Exercise description. One exact copy of the listing, minus the images, is the required answer.

<<<<

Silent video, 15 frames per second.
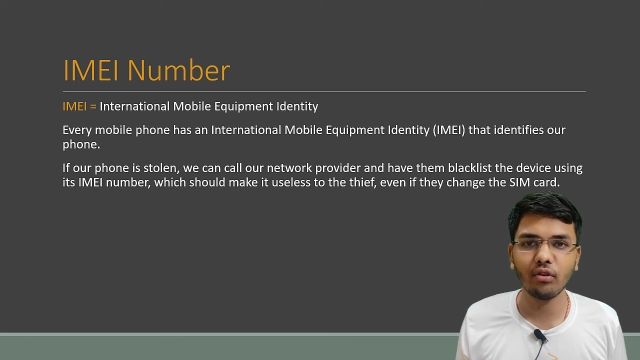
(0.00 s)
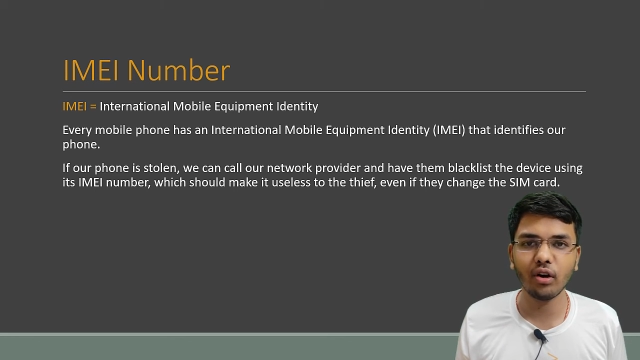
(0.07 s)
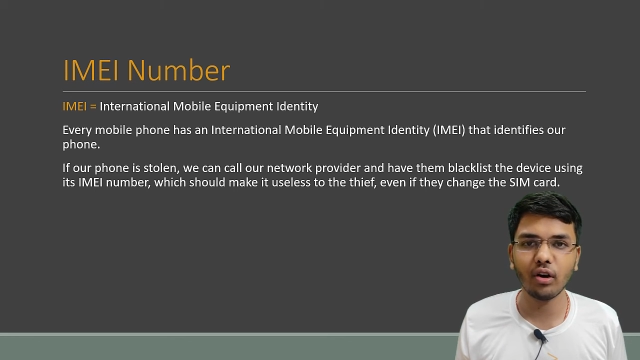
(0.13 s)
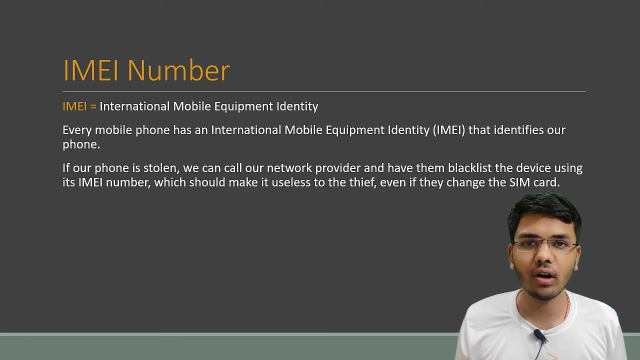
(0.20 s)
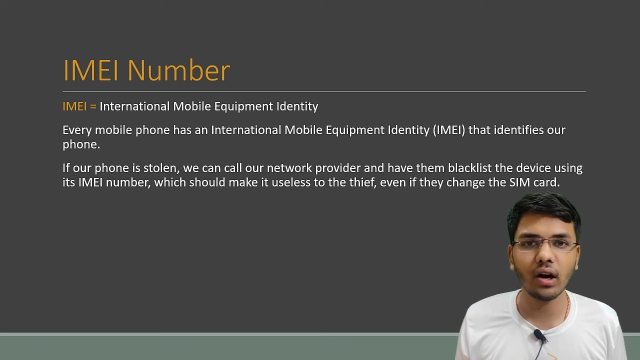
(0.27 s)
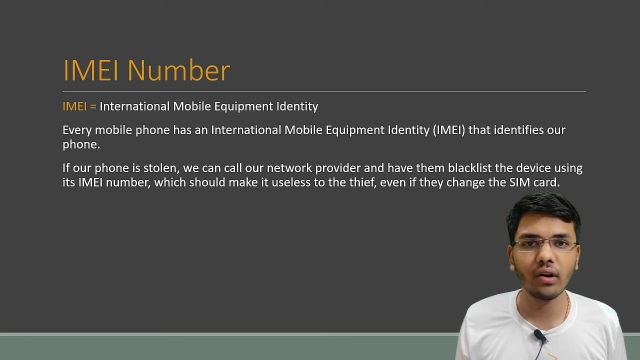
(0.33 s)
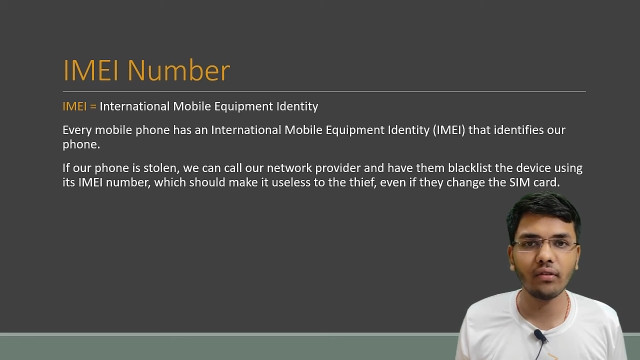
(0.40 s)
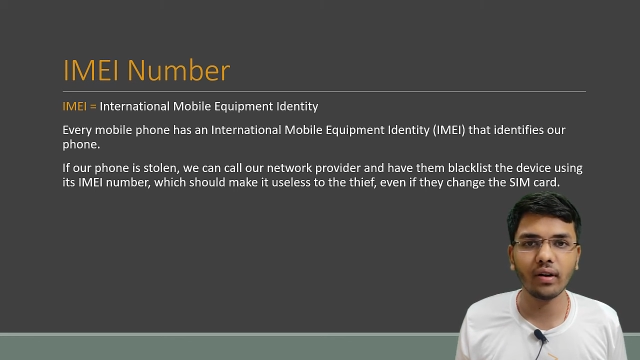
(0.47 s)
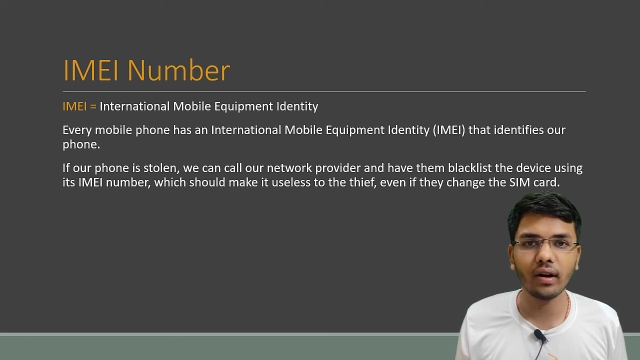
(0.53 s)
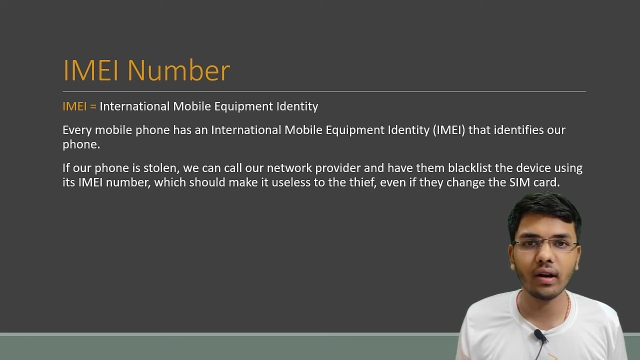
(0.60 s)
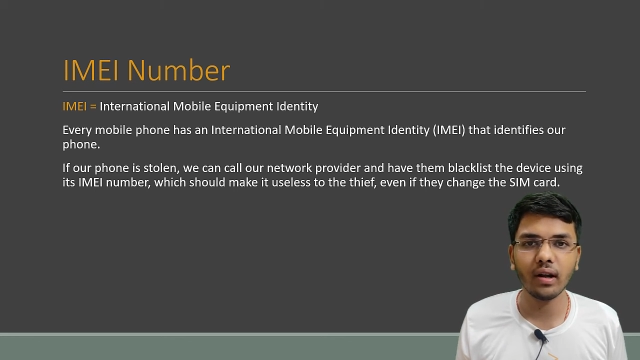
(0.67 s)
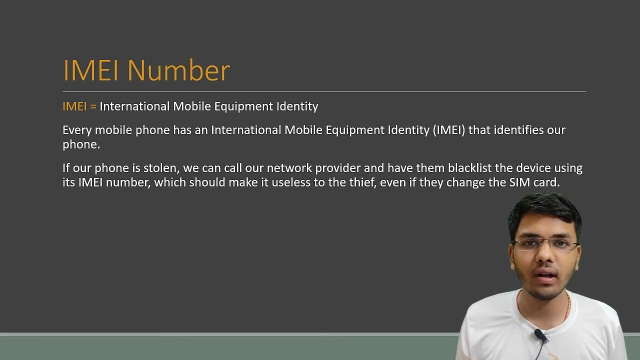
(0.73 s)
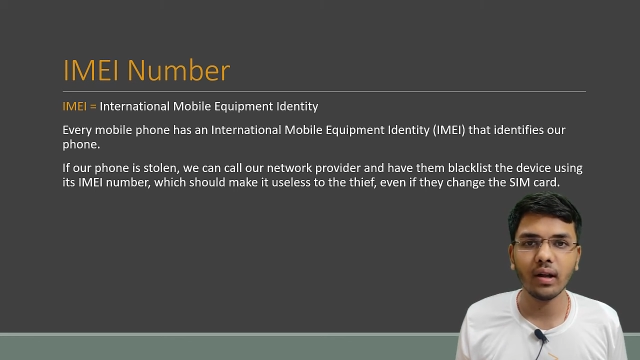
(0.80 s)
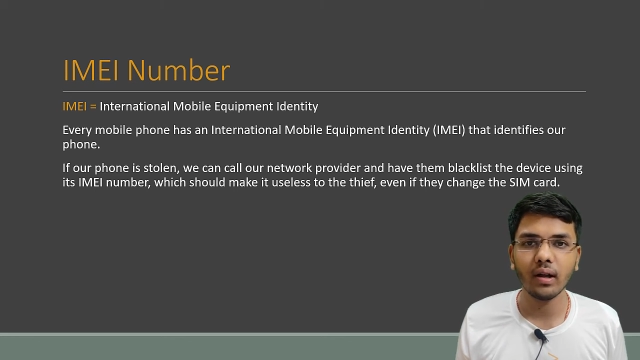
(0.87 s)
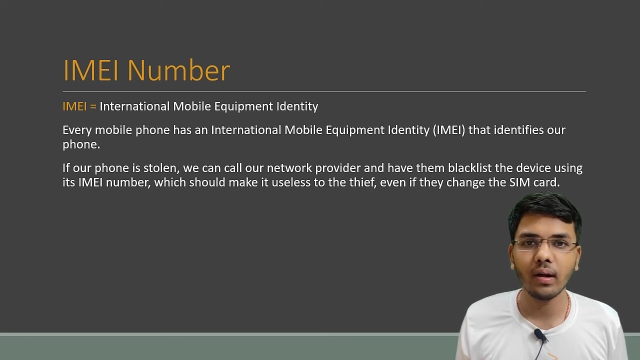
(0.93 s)
for
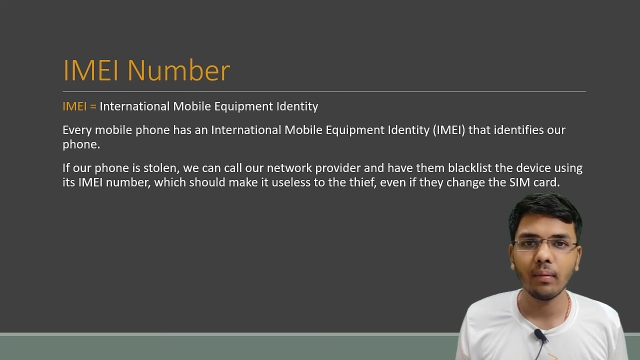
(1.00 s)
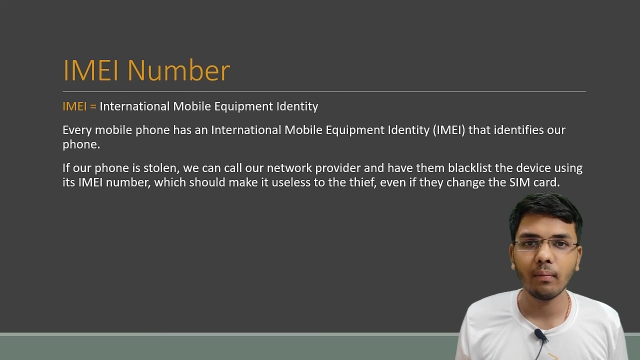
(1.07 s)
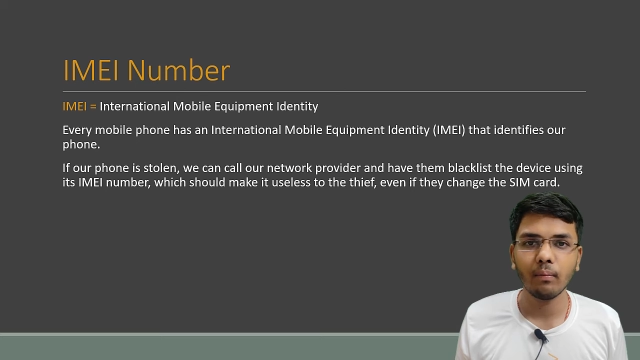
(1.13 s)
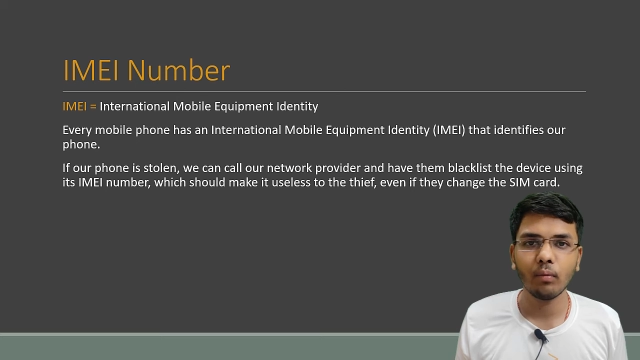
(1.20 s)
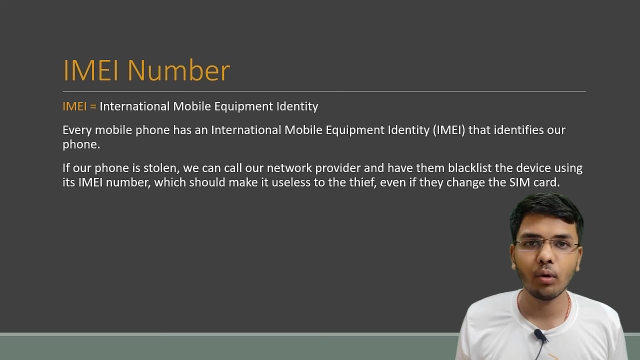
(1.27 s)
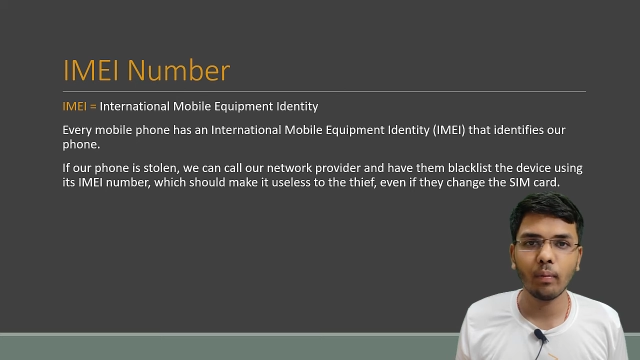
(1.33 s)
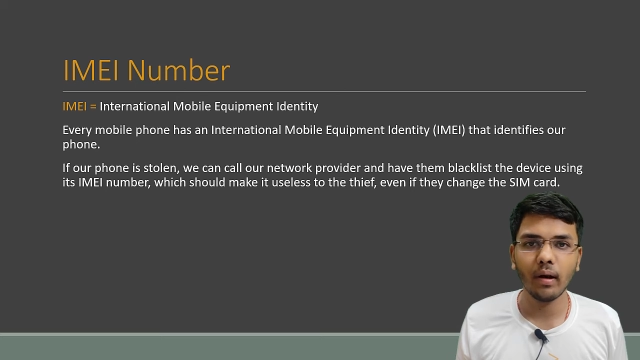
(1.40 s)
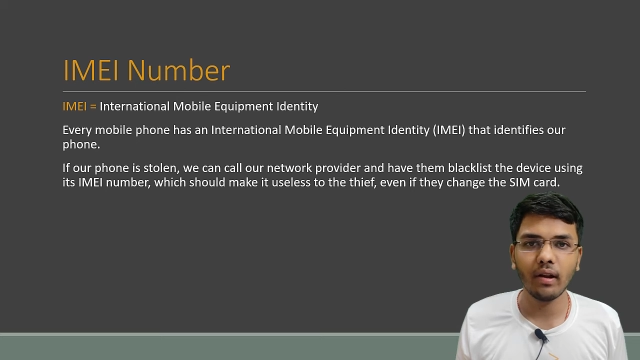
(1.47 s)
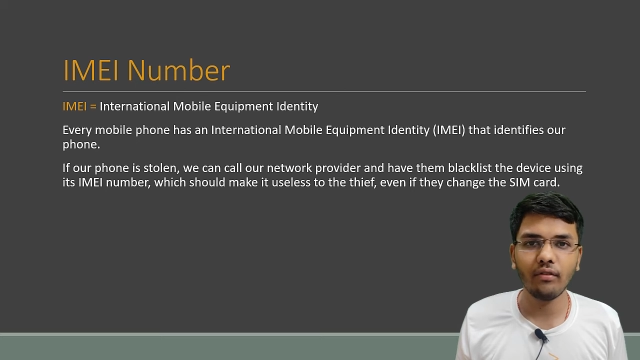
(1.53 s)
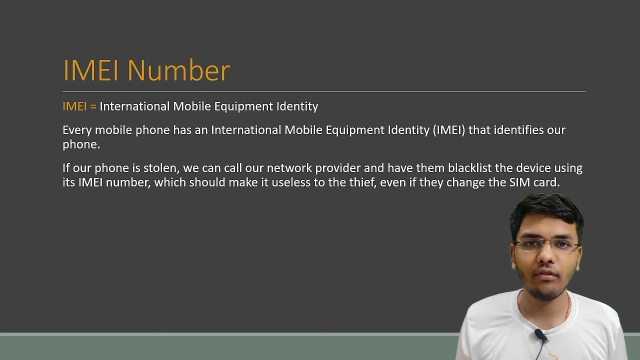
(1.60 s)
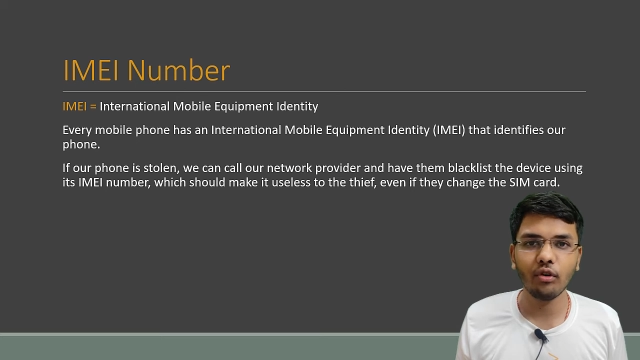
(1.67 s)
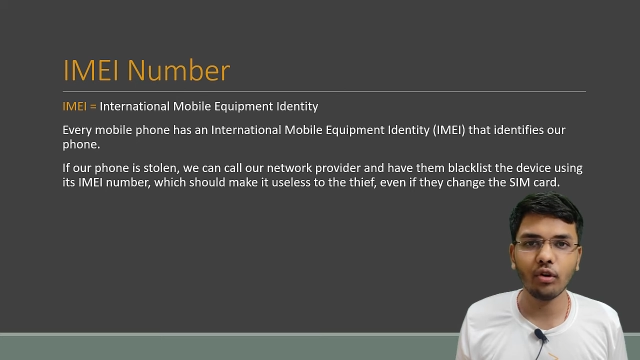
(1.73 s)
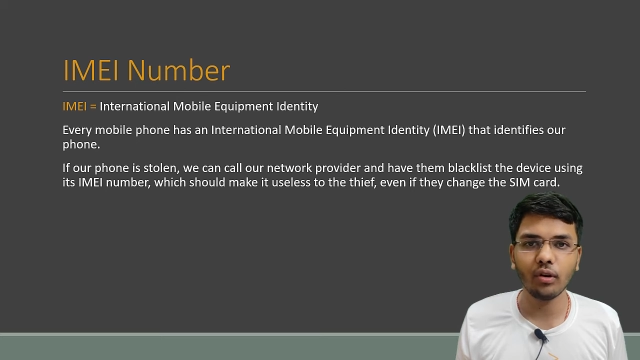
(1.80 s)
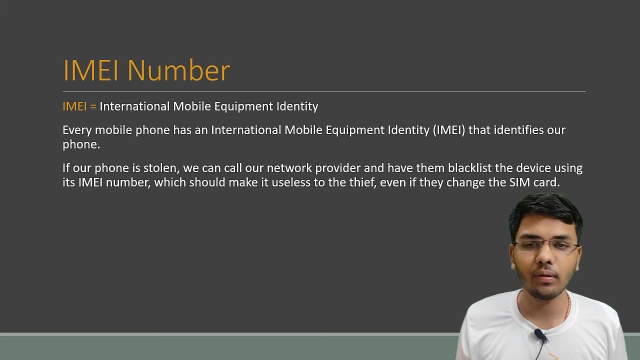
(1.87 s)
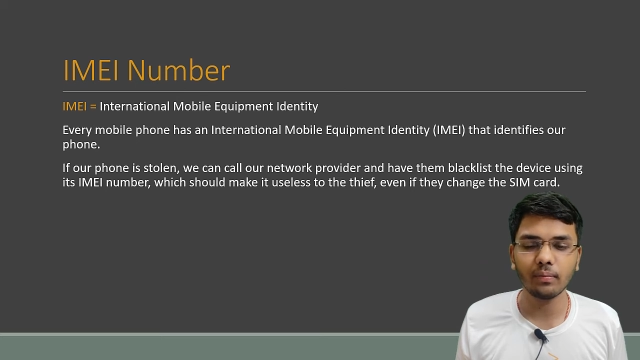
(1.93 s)
our mobile
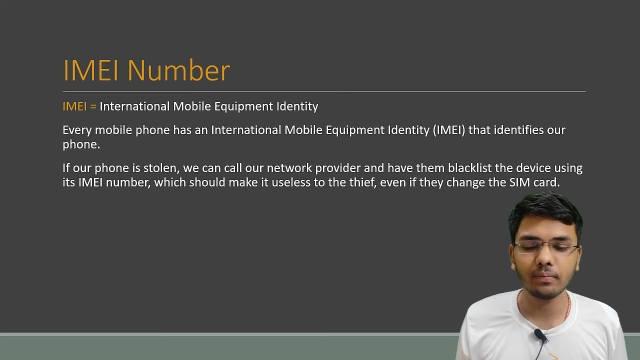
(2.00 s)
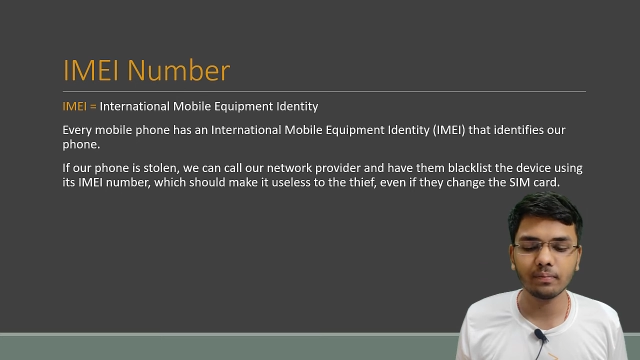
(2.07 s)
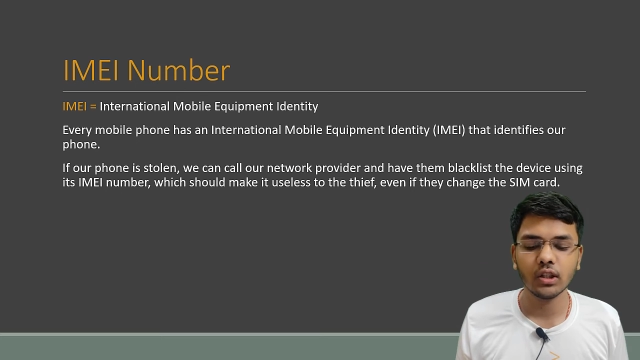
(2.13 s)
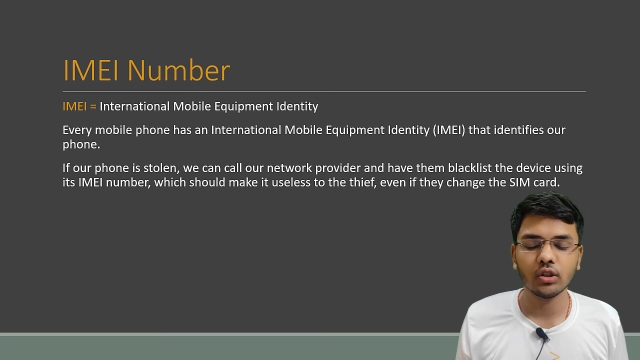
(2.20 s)
phone.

>>>>

Reply to the task.
Silent video, 15 frames per second.
(0.00 s)
(0.07 s)
(0.13 s)
(0.20 s)
(0.27 s)
(0.33 s)
(0.40 s)
(0.47 s)
(0.53 s)
(0.60 s)
(0.67 s)
(0.73 s)
(0.80 s)
(0.87 s)
(0.93 s)
for
(1.00 s)
(1.07 s)
(1.13 s)
(1.20 s)
(1.27 s)
(1.33 s)
(1.40 s)
(1.47 s)
(1.53 s)
(1.60 s)
(1.67 s)
(1.73 s)
(1.80 s)
(1.87 s)
(1.93 s)
our mobile
(2.00 s)
(2.07 s)
(2.13 s)
(2.20 s)
phone.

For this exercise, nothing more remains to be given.